• [Task statement] Go through the data below. Pull out every line that has the word "reading".

• [Records for this task]
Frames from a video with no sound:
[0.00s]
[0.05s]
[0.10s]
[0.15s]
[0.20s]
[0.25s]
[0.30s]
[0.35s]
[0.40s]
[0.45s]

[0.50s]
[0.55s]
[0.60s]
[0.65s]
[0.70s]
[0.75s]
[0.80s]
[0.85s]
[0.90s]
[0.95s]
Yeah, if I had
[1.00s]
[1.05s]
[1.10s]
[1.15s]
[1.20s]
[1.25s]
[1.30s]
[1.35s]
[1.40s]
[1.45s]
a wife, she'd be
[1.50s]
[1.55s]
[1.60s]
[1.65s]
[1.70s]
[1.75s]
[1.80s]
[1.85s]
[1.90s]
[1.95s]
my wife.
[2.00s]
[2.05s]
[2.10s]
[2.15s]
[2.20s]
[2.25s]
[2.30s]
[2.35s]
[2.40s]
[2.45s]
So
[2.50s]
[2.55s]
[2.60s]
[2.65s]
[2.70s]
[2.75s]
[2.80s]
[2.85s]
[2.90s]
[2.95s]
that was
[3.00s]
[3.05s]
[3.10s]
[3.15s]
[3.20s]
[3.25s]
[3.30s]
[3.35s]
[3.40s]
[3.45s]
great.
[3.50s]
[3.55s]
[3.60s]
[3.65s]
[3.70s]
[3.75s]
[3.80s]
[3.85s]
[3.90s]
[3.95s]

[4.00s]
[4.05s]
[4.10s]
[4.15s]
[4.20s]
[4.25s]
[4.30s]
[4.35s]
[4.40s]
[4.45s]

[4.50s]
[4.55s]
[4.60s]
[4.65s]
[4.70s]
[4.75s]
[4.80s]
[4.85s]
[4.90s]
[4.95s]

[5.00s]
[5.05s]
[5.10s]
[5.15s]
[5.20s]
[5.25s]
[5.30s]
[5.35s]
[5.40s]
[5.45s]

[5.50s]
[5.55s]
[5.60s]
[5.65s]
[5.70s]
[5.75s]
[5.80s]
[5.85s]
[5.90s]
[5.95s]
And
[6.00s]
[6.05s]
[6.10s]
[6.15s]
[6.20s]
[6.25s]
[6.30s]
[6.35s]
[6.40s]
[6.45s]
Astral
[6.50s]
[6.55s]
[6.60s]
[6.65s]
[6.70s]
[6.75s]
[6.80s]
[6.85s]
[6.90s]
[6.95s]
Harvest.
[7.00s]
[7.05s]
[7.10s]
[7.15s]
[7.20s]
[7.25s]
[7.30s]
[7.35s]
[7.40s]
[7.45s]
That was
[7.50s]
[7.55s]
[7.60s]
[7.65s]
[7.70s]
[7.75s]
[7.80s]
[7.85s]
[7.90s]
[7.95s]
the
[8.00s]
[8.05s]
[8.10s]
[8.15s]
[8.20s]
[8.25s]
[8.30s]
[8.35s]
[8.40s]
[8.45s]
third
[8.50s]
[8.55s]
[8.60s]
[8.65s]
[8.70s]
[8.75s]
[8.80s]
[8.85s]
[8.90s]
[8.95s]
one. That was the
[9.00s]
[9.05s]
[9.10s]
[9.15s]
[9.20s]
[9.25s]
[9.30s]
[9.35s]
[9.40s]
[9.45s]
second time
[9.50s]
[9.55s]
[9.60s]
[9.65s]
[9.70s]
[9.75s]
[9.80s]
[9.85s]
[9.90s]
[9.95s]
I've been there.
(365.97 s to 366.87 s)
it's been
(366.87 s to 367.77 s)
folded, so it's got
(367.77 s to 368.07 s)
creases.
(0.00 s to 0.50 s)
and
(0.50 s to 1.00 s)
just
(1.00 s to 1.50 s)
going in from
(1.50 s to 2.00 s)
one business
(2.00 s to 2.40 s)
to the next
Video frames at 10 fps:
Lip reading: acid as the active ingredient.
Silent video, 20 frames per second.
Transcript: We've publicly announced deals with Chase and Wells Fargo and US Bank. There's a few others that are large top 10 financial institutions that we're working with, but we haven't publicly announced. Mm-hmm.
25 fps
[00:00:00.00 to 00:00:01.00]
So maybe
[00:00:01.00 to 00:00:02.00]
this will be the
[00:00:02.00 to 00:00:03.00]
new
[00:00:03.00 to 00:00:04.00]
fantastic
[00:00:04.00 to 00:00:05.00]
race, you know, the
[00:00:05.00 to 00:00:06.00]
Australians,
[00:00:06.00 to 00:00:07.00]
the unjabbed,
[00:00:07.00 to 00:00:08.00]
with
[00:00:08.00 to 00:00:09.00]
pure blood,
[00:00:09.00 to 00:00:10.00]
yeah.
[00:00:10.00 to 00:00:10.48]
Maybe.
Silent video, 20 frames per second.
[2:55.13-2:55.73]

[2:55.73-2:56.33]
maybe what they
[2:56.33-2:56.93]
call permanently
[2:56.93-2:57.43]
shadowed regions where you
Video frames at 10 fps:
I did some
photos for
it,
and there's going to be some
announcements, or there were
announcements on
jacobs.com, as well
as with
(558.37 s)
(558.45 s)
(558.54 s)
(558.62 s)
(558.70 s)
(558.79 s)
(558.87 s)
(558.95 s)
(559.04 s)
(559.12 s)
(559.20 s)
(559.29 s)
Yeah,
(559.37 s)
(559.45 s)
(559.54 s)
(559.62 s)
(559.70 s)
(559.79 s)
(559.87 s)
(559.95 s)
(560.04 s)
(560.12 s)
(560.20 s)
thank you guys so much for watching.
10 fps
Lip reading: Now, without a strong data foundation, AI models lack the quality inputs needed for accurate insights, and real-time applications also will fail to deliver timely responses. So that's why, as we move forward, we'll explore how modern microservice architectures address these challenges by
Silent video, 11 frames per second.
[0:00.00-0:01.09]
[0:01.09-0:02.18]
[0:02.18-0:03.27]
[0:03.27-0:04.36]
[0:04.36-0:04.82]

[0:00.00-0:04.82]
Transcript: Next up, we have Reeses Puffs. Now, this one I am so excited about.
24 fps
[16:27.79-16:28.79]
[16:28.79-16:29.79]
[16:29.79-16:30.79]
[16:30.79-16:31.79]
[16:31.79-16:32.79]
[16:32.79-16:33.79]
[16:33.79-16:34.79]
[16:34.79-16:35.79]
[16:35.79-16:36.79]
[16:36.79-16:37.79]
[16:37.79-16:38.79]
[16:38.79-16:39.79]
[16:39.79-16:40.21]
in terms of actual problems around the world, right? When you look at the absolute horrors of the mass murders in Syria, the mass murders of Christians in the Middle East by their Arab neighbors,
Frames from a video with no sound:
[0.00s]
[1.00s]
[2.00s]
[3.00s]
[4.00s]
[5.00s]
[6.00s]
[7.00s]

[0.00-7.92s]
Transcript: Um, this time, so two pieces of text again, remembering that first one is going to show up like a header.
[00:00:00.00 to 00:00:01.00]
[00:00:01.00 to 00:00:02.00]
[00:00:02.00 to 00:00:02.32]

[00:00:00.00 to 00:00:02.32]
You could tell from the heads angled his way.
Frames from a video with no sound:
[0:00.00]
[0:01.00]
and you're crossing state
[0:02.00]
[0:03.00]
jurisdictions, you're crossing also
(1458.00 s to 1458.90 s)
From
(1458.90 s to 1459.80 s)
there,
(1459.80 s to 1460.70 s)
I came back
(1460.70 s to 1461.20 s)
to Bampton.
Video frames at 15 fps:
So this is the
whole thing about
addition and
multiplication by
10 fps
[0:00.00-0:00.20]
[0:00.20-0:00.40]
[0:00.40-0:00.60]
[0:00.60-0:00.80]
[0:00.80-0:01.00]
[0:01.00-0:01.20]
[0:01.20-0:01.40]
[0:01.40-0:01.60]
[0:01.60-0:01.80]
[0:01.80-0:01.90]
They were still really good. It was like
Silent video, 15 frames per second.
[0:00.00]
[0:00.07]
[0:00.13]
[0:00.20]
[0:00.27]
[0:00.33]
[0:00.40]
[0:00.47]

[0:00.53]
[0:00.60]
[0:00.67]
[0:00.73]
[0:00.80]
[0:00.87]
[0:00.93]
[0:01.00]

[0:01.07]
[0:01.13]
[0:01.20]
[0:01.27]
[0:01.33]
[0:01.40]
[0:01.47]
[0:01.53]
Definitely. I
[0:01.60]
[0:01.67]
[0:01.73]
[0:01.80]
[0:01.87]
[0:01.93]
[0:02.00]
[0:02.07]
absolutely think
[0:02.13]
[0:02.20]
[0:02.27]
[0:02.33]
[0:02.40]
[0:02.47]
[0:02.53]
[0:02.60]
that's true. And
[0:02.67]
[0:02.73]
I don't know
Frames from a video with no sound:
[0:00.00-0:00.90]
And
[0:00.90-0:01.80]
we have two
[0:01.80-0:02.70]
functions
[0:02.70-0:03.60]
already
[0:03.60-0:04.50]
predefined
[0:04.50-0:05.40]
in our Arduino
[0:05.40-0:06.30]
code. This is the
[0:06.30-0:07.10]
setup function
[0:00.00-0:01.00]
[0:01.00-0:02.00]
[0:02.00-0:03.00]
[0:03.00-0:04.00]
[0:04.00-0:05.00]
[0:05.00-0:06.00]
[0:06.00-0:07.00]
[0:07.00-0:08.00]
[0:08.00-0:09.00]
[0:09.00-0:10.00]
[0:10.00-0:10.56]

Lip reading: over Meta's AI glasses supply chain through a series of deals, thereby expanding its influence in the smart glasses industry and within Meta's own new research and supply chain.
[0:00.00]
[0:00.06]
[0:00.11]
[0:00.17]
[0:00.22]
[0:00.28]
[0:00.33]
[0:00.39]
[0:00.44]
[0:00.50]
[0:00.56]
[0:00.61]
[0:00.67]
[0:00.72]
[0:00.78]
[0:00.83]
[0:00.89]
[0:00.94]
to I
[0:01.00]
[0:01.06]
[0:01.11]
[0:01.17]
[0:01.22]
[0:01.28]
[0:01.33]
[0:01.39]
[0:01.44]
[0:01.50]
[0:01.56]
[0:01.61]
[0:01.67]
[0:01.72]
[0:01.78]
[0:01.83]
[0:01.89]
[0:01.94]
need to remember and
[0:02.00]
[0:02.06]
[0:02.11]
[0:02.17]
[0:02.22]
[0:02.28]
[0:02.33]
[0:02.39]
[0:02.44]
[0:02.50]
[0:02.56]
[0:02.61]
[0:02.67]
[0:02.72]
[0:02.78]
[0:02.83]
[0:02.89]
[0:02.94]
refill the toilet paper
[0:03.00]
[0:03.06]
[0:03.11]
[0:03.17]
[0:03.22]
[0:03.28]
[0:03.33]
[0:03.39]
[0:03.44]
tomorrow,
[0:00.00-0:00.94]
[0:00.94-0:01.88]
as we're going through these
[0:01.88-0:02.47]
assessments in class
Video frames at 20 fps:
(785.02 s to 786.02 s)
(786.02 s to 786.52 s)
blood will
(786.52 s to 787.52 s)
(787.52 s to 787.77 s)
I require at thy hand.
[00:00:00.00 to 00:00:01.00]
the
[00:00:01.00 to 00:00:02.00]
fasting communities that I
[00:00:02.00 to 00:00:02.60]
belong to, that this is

• [Answer area]
Lip reading: acid as the active ingredient.
Lip reading: Now, without a strong data foundation, AI models lack the quality inputs needed for accurate insights, and real-time applications also will fail to deliver timely responses. So that's why, as we move forward, we'll explore how modern microservice architectures address these challenges by
Lip reading: over Meta's AI glasses supply chain through a series of deals, thereby expanding its influence in the smart glasses industry and within Meta's own new research and supply chain.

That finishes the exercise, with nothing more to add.